EXERCISE PROMPT | Without including any pictures, give back all of the data exactly.

SUPPLIED DATA |

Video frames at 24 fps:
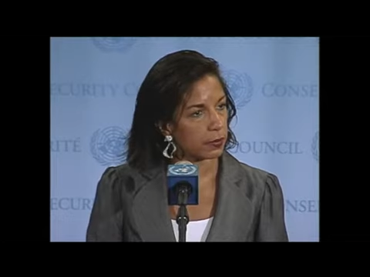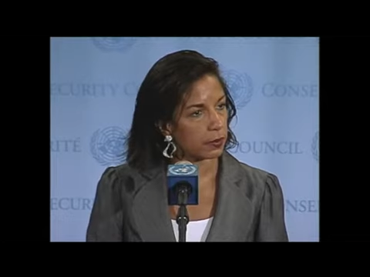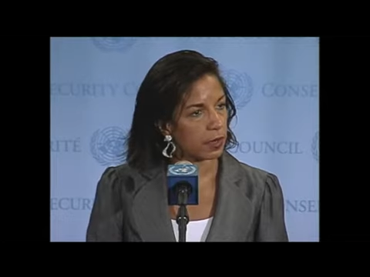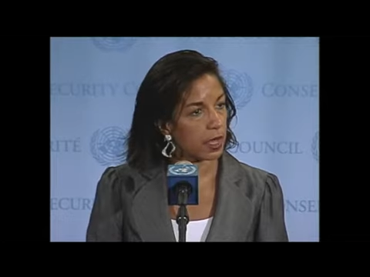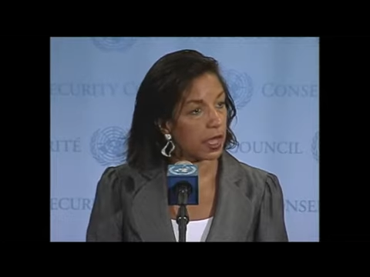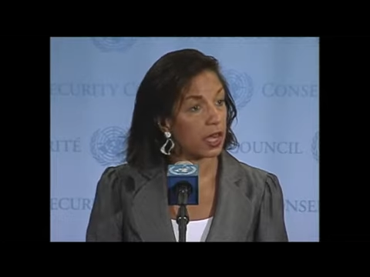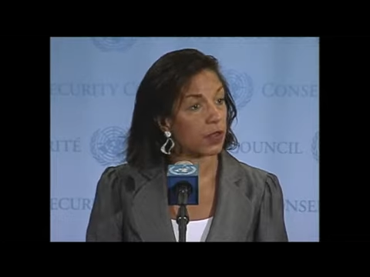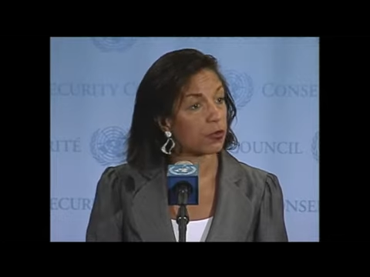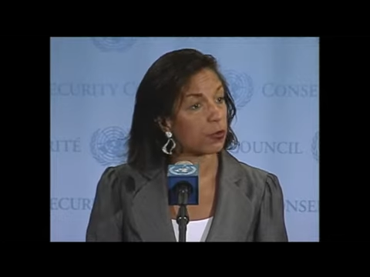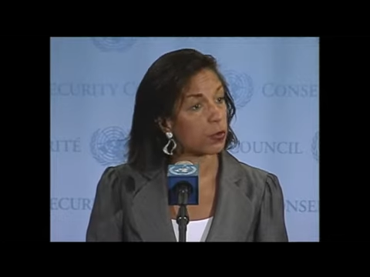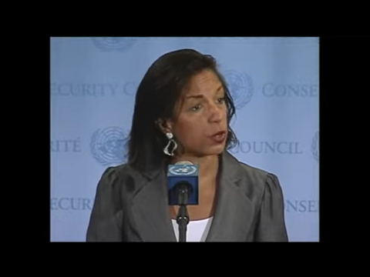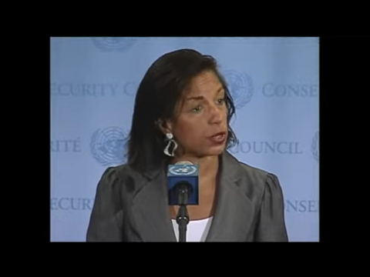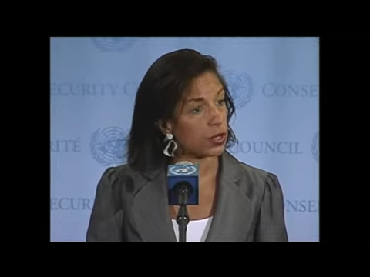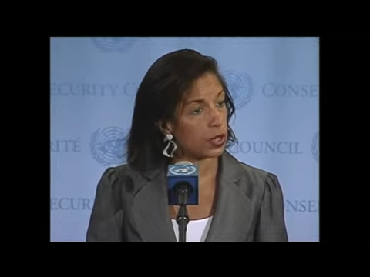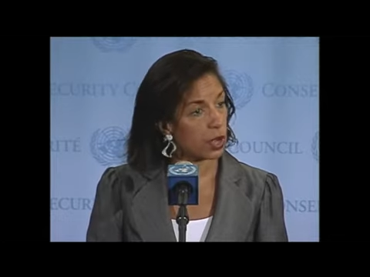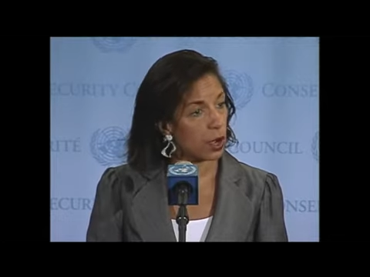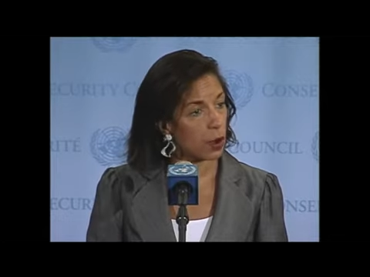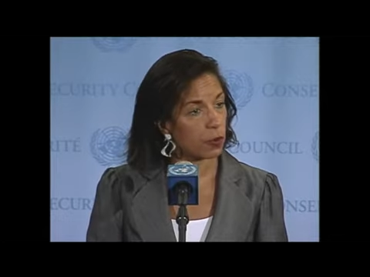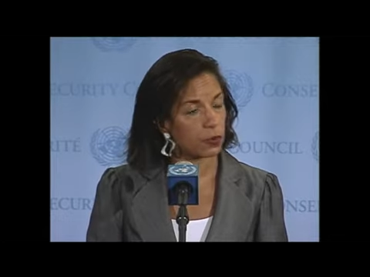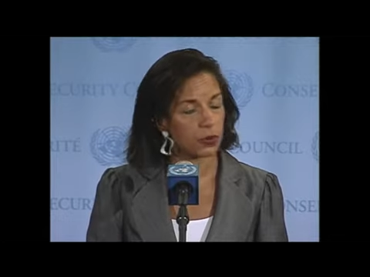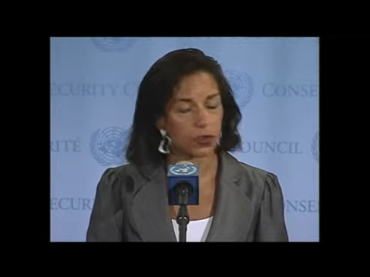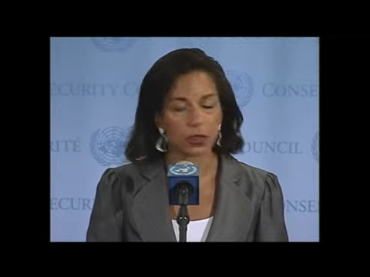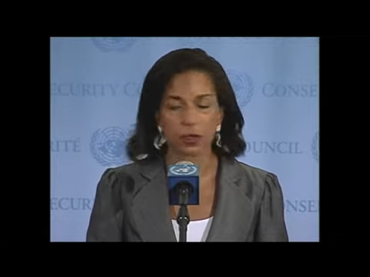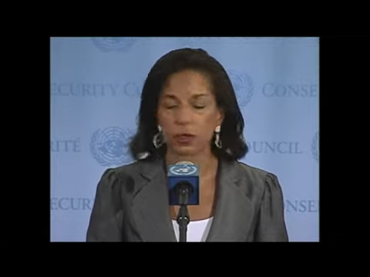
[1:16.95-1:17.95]
And if we
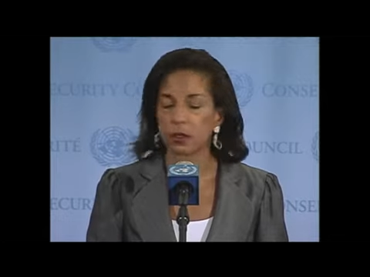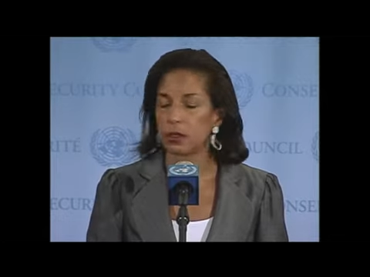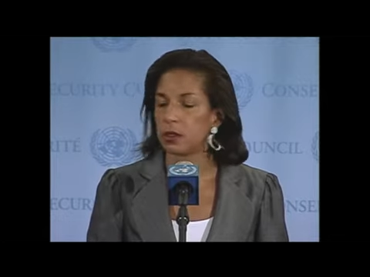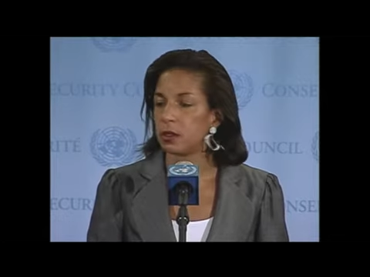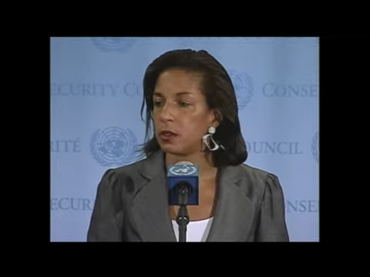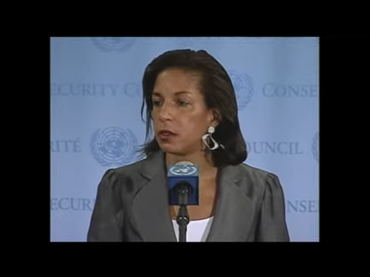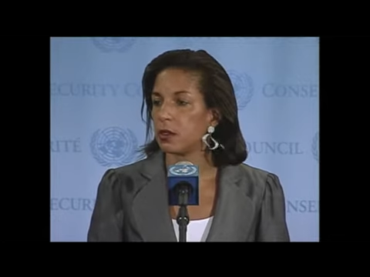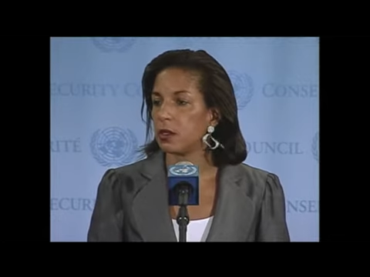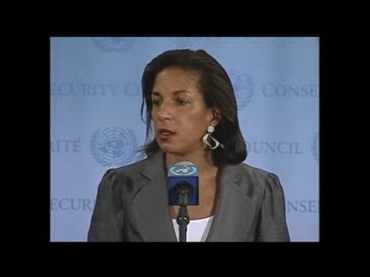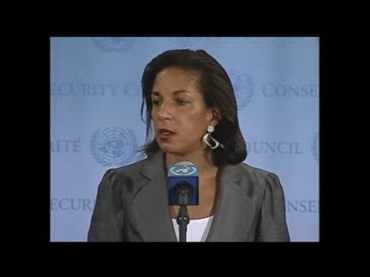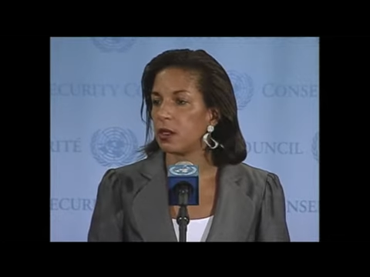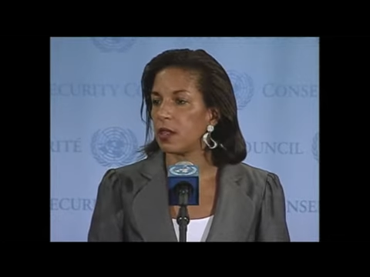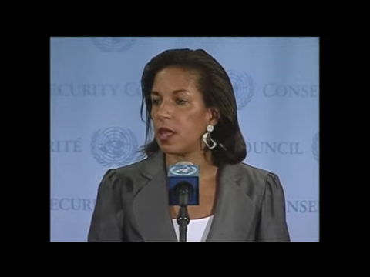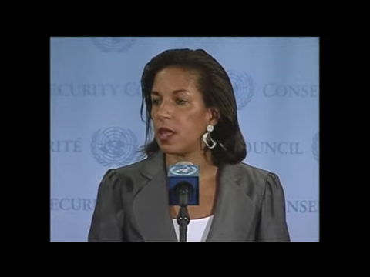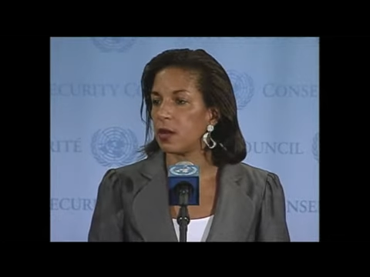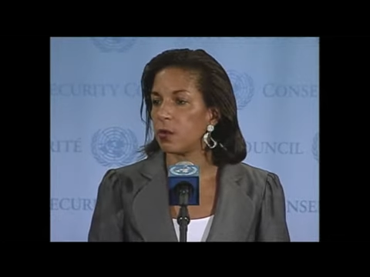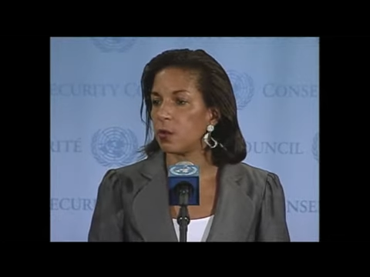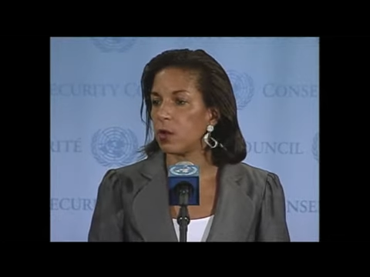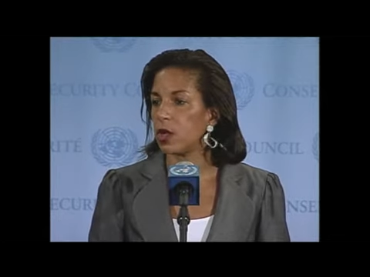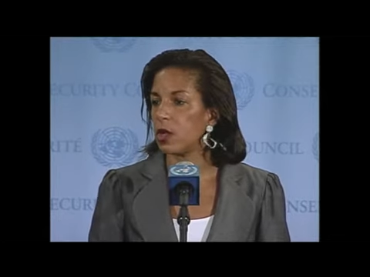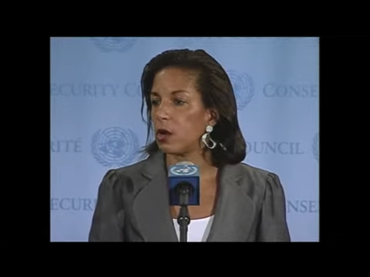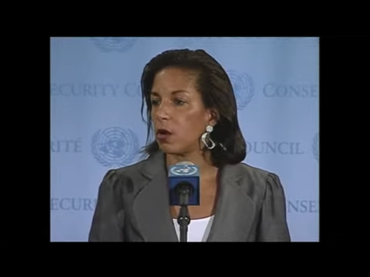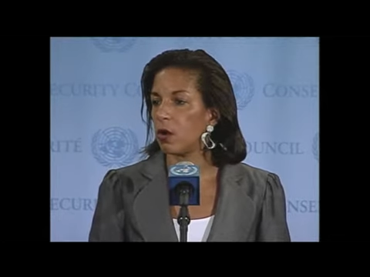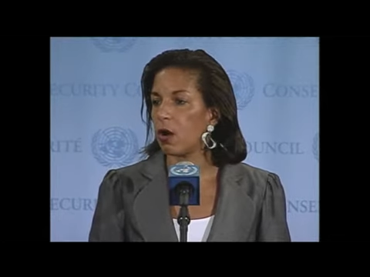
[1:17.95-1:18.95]
don't, then
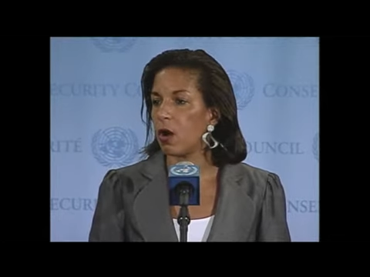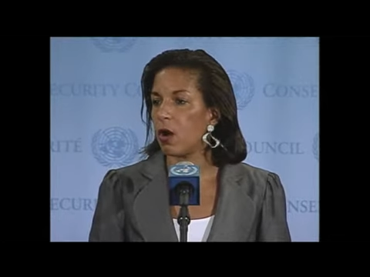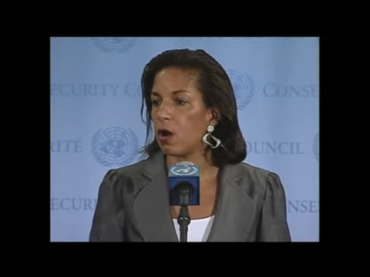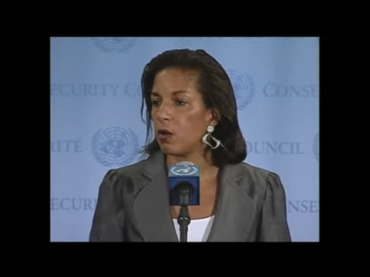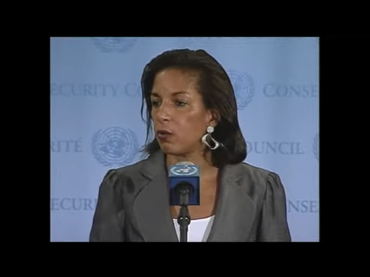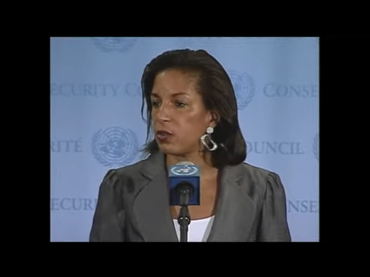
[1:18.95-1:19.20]
we are all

OUTPUT |
Video frames at 24 fps:
[1:16.95-1:17.95]
And if we
[1:17.95-1:18.95]
don't, then
[1:18.95-1:19.20]
we are all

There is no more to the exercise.